→ TASK STATEMENT
With all pictures excluded, restate the records that follow exactly as written.

→ ENTRIES PROVIDED
====
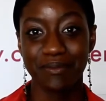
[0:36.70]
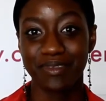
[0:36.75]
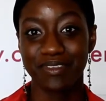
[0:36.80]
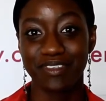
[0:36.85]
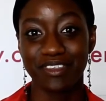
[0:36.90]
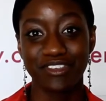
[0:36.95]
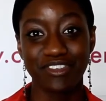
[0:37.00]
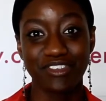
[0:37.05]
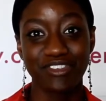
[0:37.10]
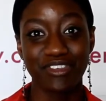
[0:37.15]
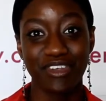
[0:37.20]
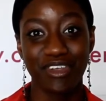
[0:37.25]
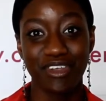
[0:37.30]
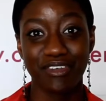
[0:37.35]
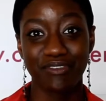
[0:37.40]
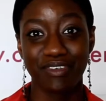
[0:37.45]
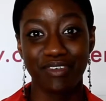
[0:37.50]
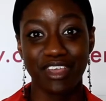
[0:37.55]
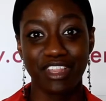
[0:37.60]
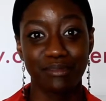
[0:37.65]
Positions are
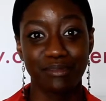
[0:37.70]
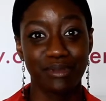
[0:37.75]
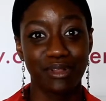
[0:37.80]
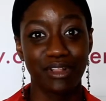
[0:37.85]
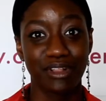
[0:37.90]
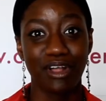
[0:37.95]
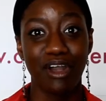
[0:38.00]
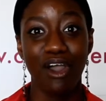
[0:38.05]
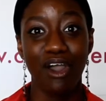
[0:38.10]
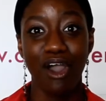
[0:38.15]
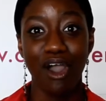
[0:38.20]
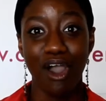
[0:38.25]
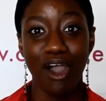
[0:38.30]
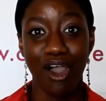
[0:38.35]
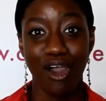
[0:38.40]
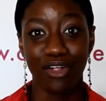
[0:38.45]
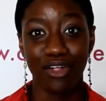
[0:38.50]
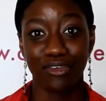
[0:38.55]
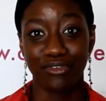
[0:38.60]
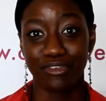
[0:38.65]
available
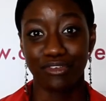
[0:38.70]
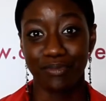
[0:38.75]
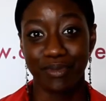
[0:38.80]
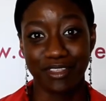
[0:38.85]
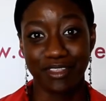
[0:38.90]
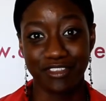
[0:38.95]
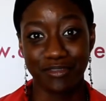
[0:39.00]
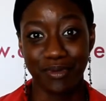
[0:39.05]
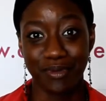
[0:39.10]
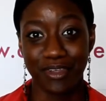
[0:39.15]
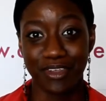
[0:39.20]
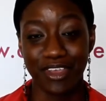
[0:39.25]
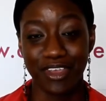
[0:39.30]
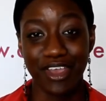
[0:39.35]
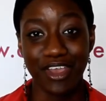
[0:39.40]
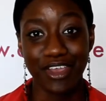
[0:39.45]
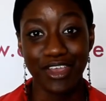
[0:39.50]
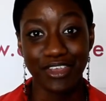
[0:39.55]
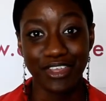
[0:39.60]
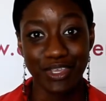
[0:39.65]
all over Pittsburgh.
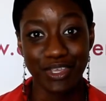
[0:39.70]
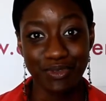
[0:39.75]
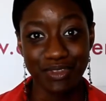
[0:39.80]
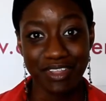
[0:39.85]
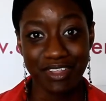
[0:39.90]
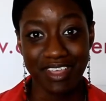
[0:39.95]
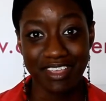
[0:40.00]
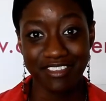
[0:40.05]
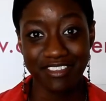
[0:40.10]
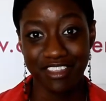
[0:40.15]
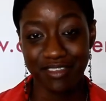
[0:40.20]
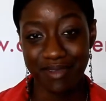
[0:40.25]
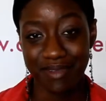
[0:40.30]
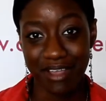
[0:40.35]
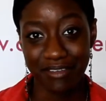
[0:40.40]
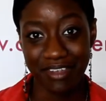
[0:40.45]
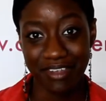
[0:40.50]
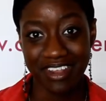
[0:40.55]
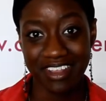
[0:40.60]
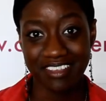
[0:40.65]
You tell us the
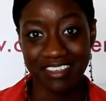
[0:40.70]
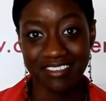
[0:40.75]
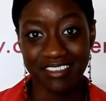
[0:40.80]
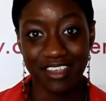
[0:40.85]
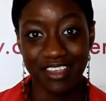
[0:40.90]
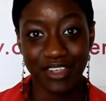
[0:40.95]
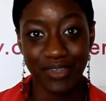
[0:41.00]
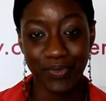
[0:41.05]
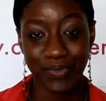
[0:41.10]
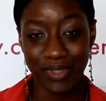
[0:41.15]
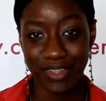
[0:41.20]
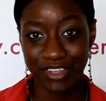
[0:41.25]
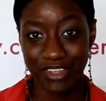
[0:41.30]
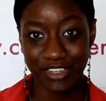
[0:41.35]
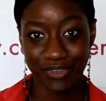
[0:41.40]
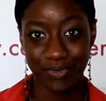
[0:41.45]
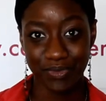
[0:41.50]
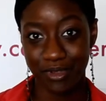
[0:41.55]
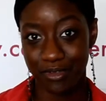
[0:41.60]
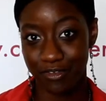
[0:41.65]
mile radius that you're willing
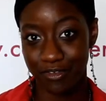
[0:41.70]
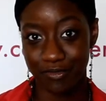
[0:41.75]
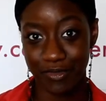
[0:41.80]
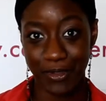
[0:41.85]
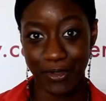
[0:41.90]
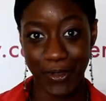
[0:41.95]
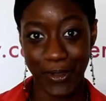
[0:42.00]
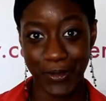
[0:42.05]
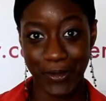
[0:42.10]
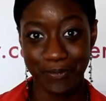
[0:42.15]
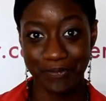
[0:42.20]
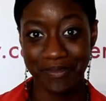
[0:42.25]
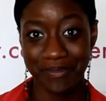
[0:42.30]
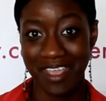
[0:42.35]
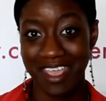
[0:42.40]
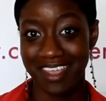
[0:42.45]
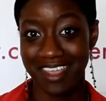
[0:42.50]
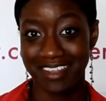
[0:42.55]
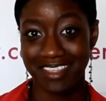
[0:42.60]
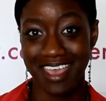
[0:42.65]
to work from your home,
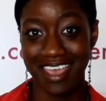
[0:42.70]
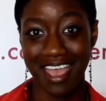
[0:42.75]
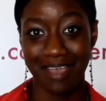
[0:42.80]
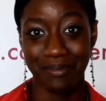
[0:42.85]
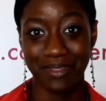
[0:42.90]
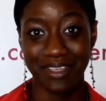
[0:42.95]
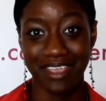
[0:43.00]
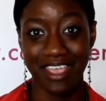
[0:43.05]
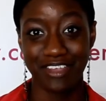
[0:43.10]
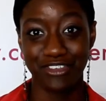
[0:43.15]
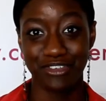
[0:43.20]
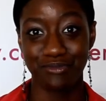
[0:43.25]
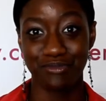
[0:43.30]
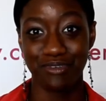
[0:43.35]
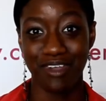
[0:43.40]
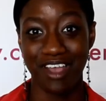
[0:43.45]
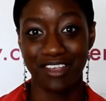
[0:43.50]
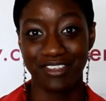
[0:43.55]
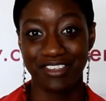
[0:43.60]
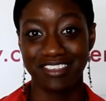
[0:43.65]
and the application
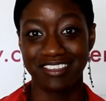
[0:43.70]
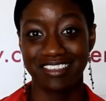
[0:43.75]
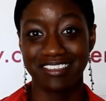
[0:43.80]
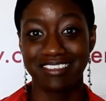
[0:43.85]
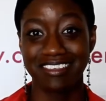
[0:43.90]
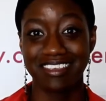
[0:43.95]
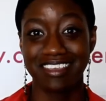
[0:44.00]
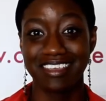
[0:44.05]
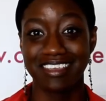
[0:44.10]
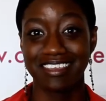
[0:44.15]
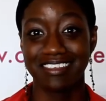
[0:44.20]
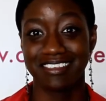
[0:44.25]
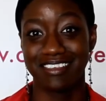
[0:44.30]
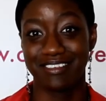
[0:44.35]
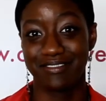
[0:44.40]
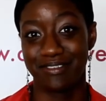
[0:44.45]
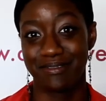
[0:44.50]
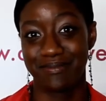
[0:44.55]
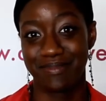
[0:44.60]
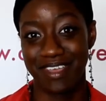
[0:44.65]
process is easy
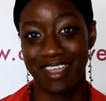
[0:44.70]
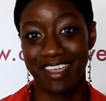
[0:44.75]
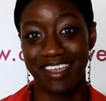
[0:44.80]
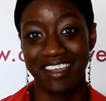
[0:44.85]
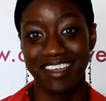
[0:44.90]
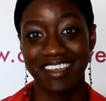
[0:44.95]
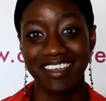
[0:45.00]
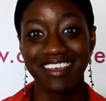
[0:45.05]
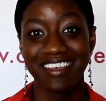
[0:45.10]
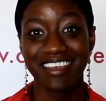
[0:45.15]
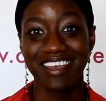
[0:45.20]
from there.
====
→ EXERCISE RESPONSE
[0:36.70]
[0:36.75]
[0:36.80]
[0:36.85]
[0:36.90]
[0:36.95]
[0:37.00]
[0:37.05]
[0:37.10]
[0:37.15]
[0:37.20]
[0:37.25]
[0:37.30]
[0:37.35]
[0:37.40]
[0:37.45]
[0:37.50]
[0:37.55]
[0:37.60]
[0:37.65]
Positions are
[0:37.70]
[0:37.75]
[0:37.80]
[0:37.85]
[0:37.90]
[0:37.95]
[0:38.00]
[0:38.05]
[0:38.10]
[0:38.15]
[0:38.20]
[0:38.25]
[0:38.30]
[0:38.35]
[0:38.40]
[0:38.45]
[0:38.50]
[0:38.55]
[0:38.60]
[0:38.65]
available
[0:38.70]
[0:38.75]
[0:38.80]
[0:38.85]
[0:38.90]
[0:38.95]
[0:39.00]
[0:39.05]
[0:39.10]
[0:39.15]
[0:39.20]
[0:39.25]
[0:39.30]
[0:39.35]
[0:39.40]
[0:39.45]
[0:39.50]
[0:39.55]
[0:39.60]
[0:39.65]
all over Pittsburgh.
[0:39.70]
[0:39.75]
[0:39.80]
[0:39.85]
[0:39.90]
[0:39.95]
[0:40.00]
[0:40.05]
[0:40.10]
[0:40.15]
[0:40.20]
[0:40.25]
[0:40.30]
[0:40.35]
[0:40.40]
[0:40.45]
[0:40.50]
[0:40.55]
[0:40.60]
[0:40.65]
You tell us the
[0:40.70]
[0:40.75]
[0:40.80]
[0:40.85]
[0:40.90]
[0:40.95]
[0:41.00]
[0:41.05]
[0:41.10]
[0:41.15]
[0:41.20]
[0:41.25]
[0:41.30]
[0:41.35]
[0:41.40]
[0:41.45]
[0:41.50]
[0:41.55]
[0:41.60]
[0:41.65]
mile radius that you're willing
[0:41.70]
[0:41.75]
[0:41.80]
[0:41.85]
[0:41.90]
[0:41.95]
[0:42.00]
[0:42.05]
[0:42.10]
[0:42.15]
[0:42.20]
[0:42.25]
[0:42.30]
[0:42.35]
[0:42.40]
[0:42.45]
[0:42.50]
[0:42.55]
[0:42.60]
[0:42.65]
to work from your home,
[0:42.70]
[0:42.75]
[0:42.80]
[0:42.85]
[0:42.90]
[0:42.95]
[0:43.00]
[0:43.05]
[0:43.10]
[0:43.15]
[0:43.20]
[0:43.25]
[0:43.30]
[0:43.35]
[0:43.40]
[0:43.45]
[0:43.50]
[0:43.55]
[0:43.60]
[0:43.65]
and the application
[0:43.70]
[0:43.75]
[0:43.80]
[0:43.85]
[0:43.90]
[0:43.95]
[0:44.00]
[0:44.05]
[0:44.10]
[0:44.15]
[0:44.20]
[0:44.25]
[0:44.30]
[0:44.35]
[0:44.40]
[0:44.45]
[0:44.50]
[0:44.55]
[0:44.60]
[0:44.65]
process is easy
[0:44.70]
[0:44.75]
[0:44.80]
[0:44.85]
[0:44.90]
[0:44.95]
[0:45.00]
[0:45.05]
[0:45.10]
[0:45.15]
[0:45.20]
from there.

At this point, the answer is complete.